Kolton had stressed the need for male babies. It wasn’t as if they had waged a gender war without logic. Erehwon needed males to procreate, but they also needed them to function as a society, a tribe. The males would be raised according to the mores of Venganza, not of the Old World that had brought this apocalypse on through aggression and bravado. Kolton would not let the tribe make that mistake again, and neither would Hado.
“It is over the next rise.”
Hado looked at Kolton’s red mask, not remembering when the leader had fallen in stride next to her. The raiding party had walked down the middle of the old highway with their torches held high, not feeling a need to disguise the deed they were about to do. The survivors knew what was coming, and if they hadn’t been insubordinate, they wouldn’t be facing the consequences of those actions now.
“They all look the same to me.”
“The ruins or the survivors?” Kolton asked.
“Both.”
The clan leader chuckled and pushed up her mask onto the top of her head. “This should not be easy. Ever. What we’re doing must be done if our children are to rebuild this rotten world. But it should cause you pain, right here.”
Kolton tapped her fingers on Hado’s breastplate, the spot right above her heart.
“How many raids have you ordered?” Hado asked.
“As many as have been needed.”
As a little girl, Hado enjoyed making masks for the tribe. The work had felt artistic and detached, not the same raw brutality that she had experienced on her first raid. Killing infants was not natural, and as Kolton had said, should not be easy.
“Erehwon will crumble if we do not manage the animals scavenging in the ruins. If someone does not manage population control, we all die,” said Kolton.
“And what of the water?”
“What do you mean?”
“The Water Whisperer…”
Kolton waved a hand at Hado, keeping the other upright with a torch in her fist. “He was a sham. A fake. He was no more a Whisperer than you are.”
“But he found clean water sources.”
“A
nd I can thrust my hand into the soil and pull up an earthworm. Does it mean I’m a Worm Whisperer?”
Hado chuckled even though she didn’t want to. “And his daughter?”
“Ah. Now she is different. I believe the girl’s father used some scientific relic or observed a pattern that resulted in a fairly decent success rate. But the girl, she has a natural sense of the water. She feels it.”
The moonlight bathed the industrial wreckage of burnt-out cars and downed electrical wire, long since plundered by Venganza and survivors alike. A wolf howled in the distance, but the rest of the land sat bathed in silence. Even the ripples of the lake kissed the shore silently.
Hado watched as the warriors at the head of the raiding party angled to the left and walked down the off-ramp toward a cluster of two-story buildings lining what was left of the main avenue running through a dead neighborhood. The survivors had no doubt seen Venganza torches by now and had subsequently extinguished all of their campfires.
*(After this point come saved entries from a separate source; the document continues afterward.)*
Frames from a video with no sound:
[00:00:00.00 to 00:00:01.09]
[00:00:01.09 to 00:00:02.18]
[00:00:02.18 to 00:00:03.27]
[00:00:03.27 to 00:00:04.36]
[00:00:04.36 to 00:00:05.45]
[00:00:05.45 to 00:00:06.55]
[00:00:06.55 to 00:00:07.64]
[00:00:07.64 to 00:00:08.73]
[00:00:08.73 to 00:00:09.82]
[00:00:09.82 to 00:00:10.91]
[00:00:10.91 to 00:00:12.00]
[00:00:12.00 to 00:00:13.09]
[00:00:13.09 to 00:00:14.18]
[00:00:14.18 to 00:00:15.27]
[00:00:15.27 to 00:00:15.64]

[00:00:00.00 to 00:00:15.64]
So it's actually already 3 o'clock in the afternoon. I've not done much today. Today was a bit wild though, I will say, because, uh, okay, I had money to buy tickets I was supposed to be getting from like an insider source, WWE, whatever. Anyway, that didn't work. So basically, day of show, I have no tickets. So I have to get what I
It would not save them.
“We are almost here.”
“Wait,” Hado said. “There is something I need to say to you.”
“Quiet, girl. Do you think I don’t know what is on your mind?”
Hado stood as several warriors passed by with their torches crackling in the cool, late-winter air. “What do you mean?”
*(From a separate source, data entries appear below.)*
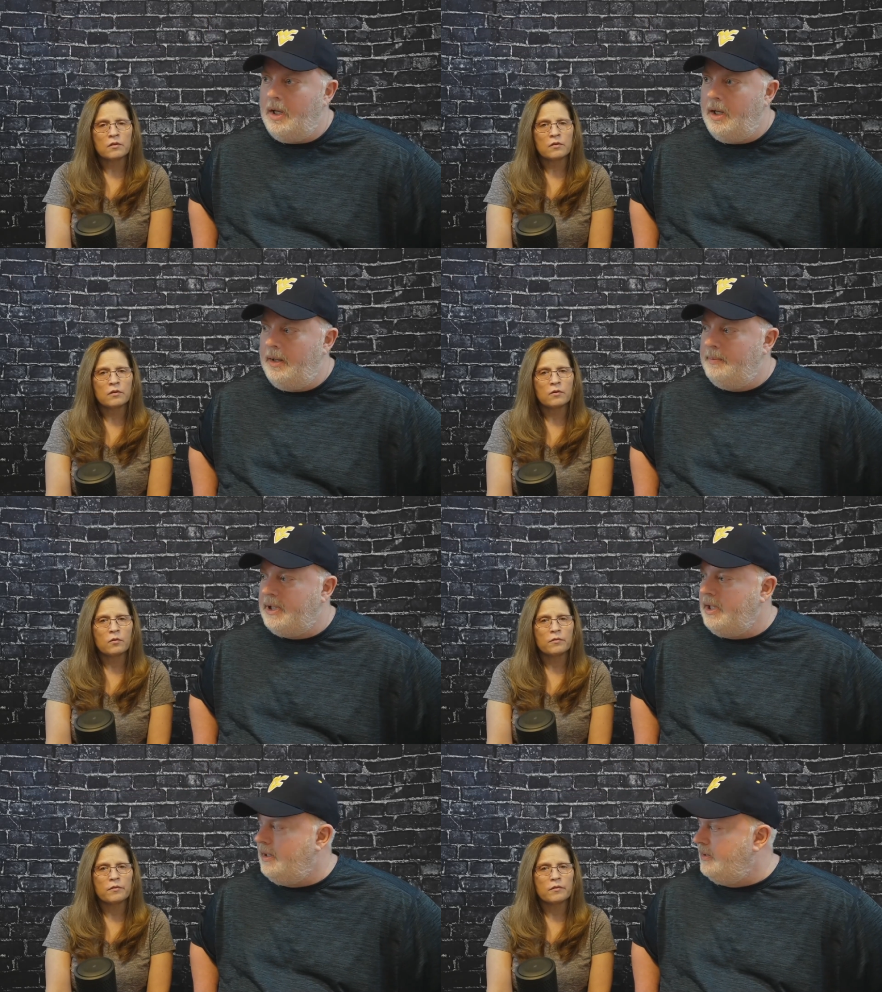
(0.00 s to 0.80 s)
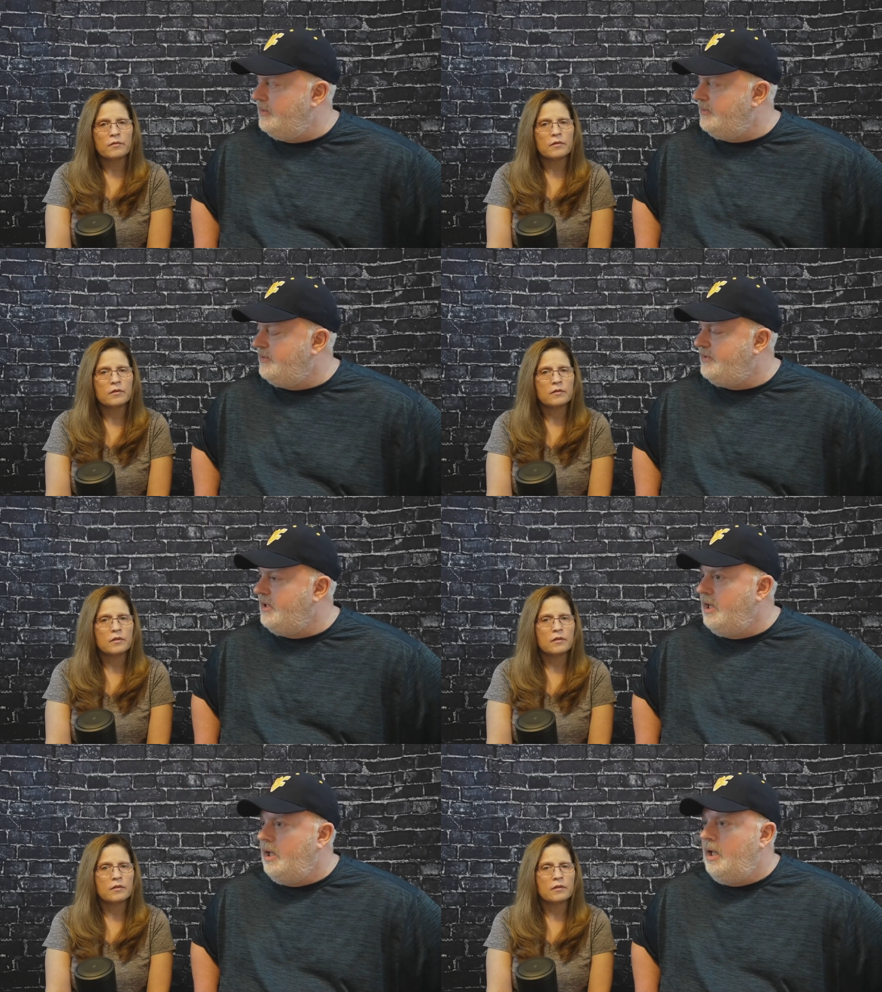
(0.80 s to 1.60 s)
Speaker 1: Uh,
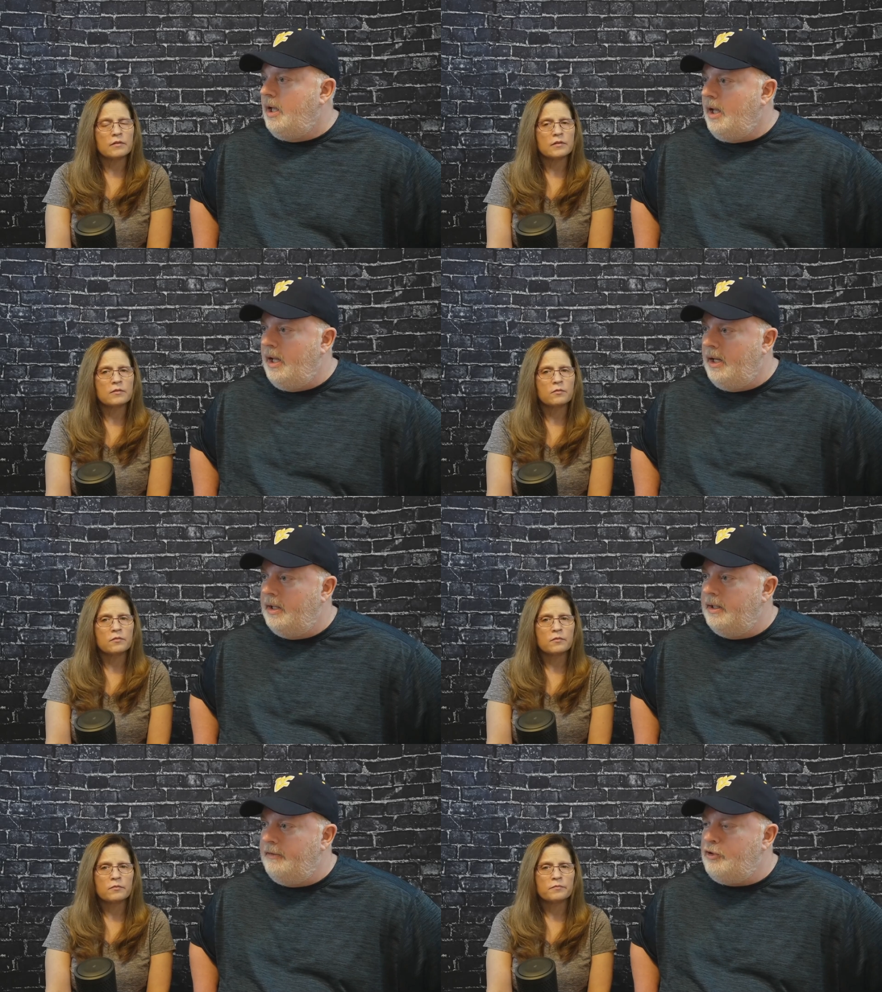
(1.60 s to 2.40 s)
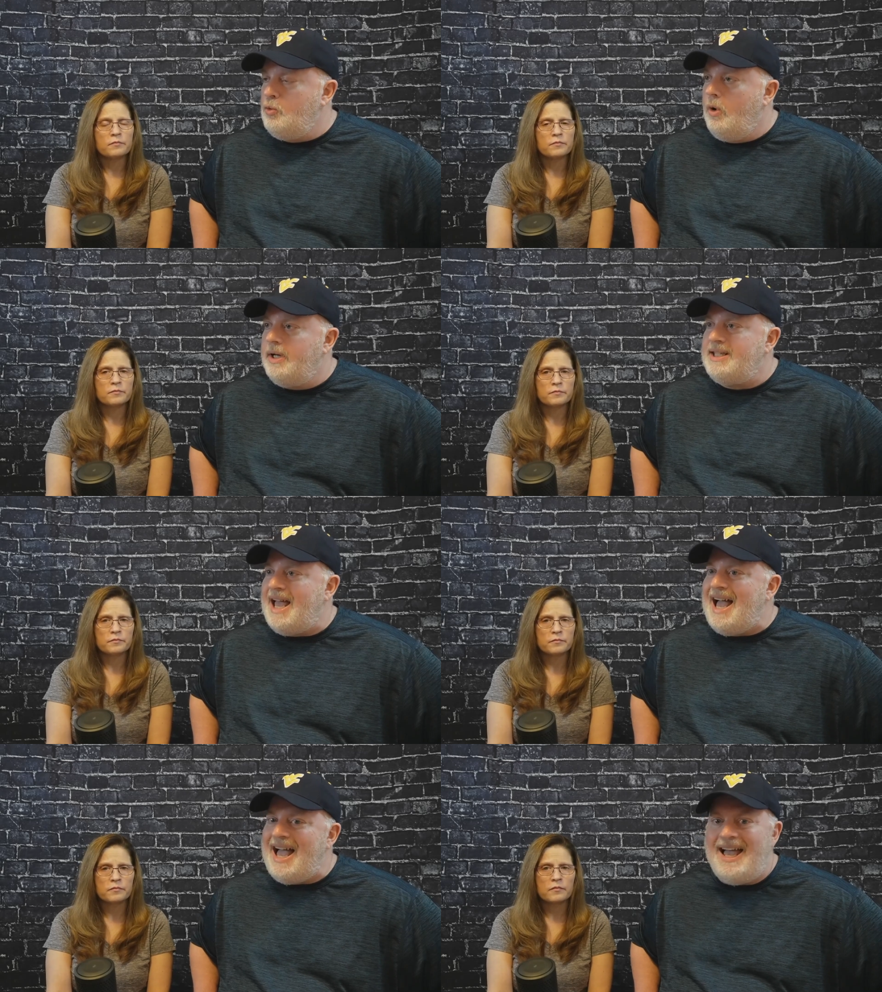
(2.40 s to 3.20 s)
because uh, if you want
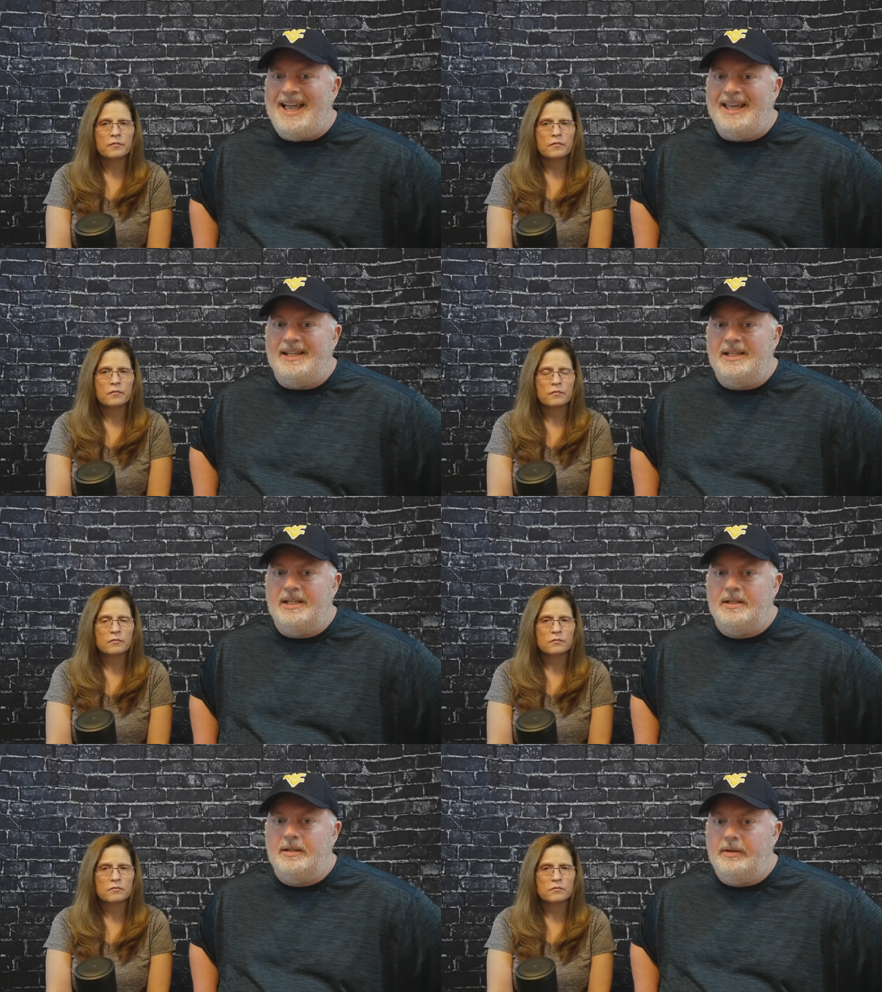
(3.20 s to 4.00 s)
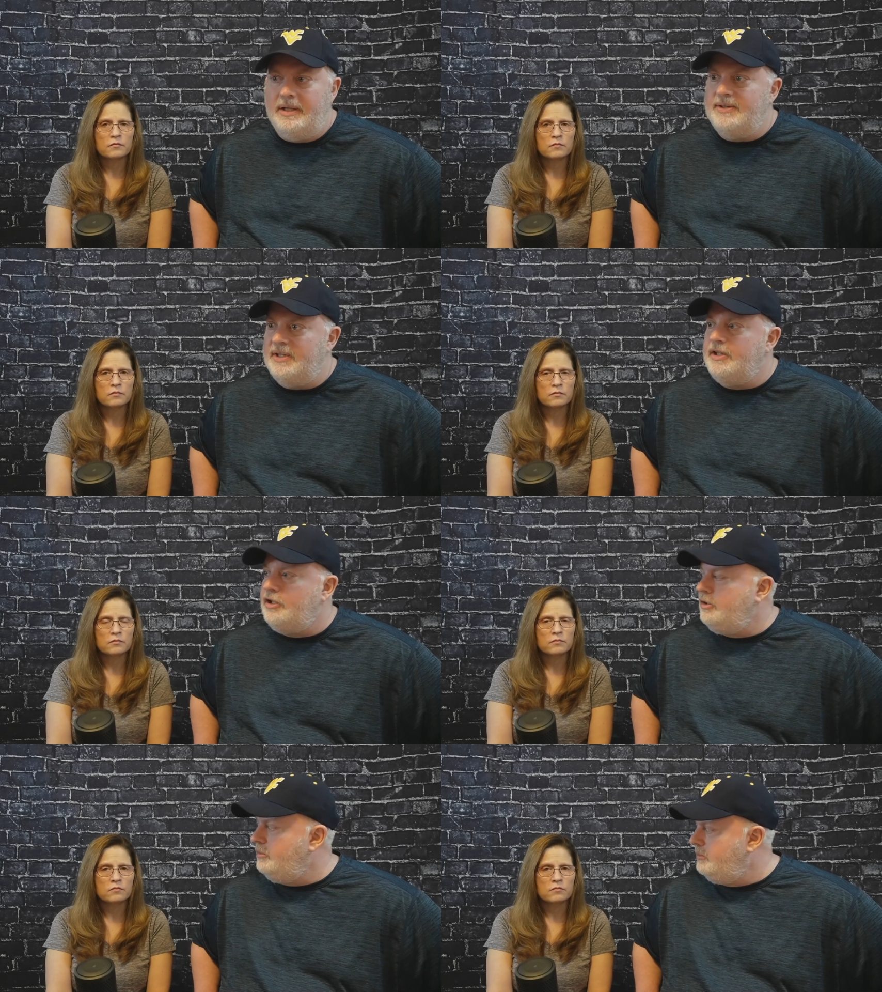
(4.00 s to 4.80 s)
to hide these
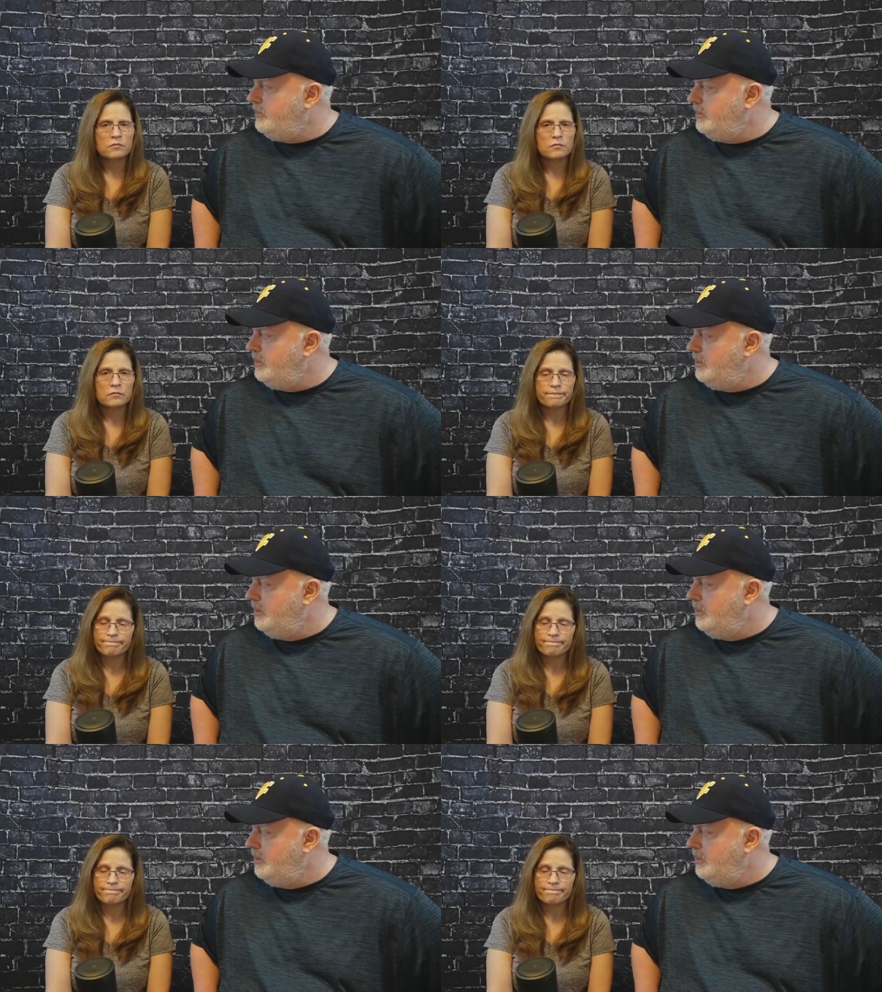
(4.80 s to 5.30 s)
issues...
“Do you think I’m a fool? Maybe blind?”
“No.”
Kolton grinned and tilted her head to the side, the red mask still perched atop her head. “And yet, you think I don’t know what you’re going to say to me.”
She stood, her shoulders back and her head down. Hado wasn’t quite sure what she was going to say now, even though her heart had already made the decision.
“Speak up, Hado.”
“I was wondering how The Council will choose the head of the Venganza clan in Toledo.”
“Right,” Kolton said, a wide grin on her face. “You want to know how a warrior comes to lead a clan. That happens only one of two ways—The Council appoints a leader, or a warrior challenges the current leader and defeats her. Is that what you wanted to ask me?”
Hado shivered. She looked off into the distance towards the lake, and then back to Kolton. The woman had slid her red mask down over her face.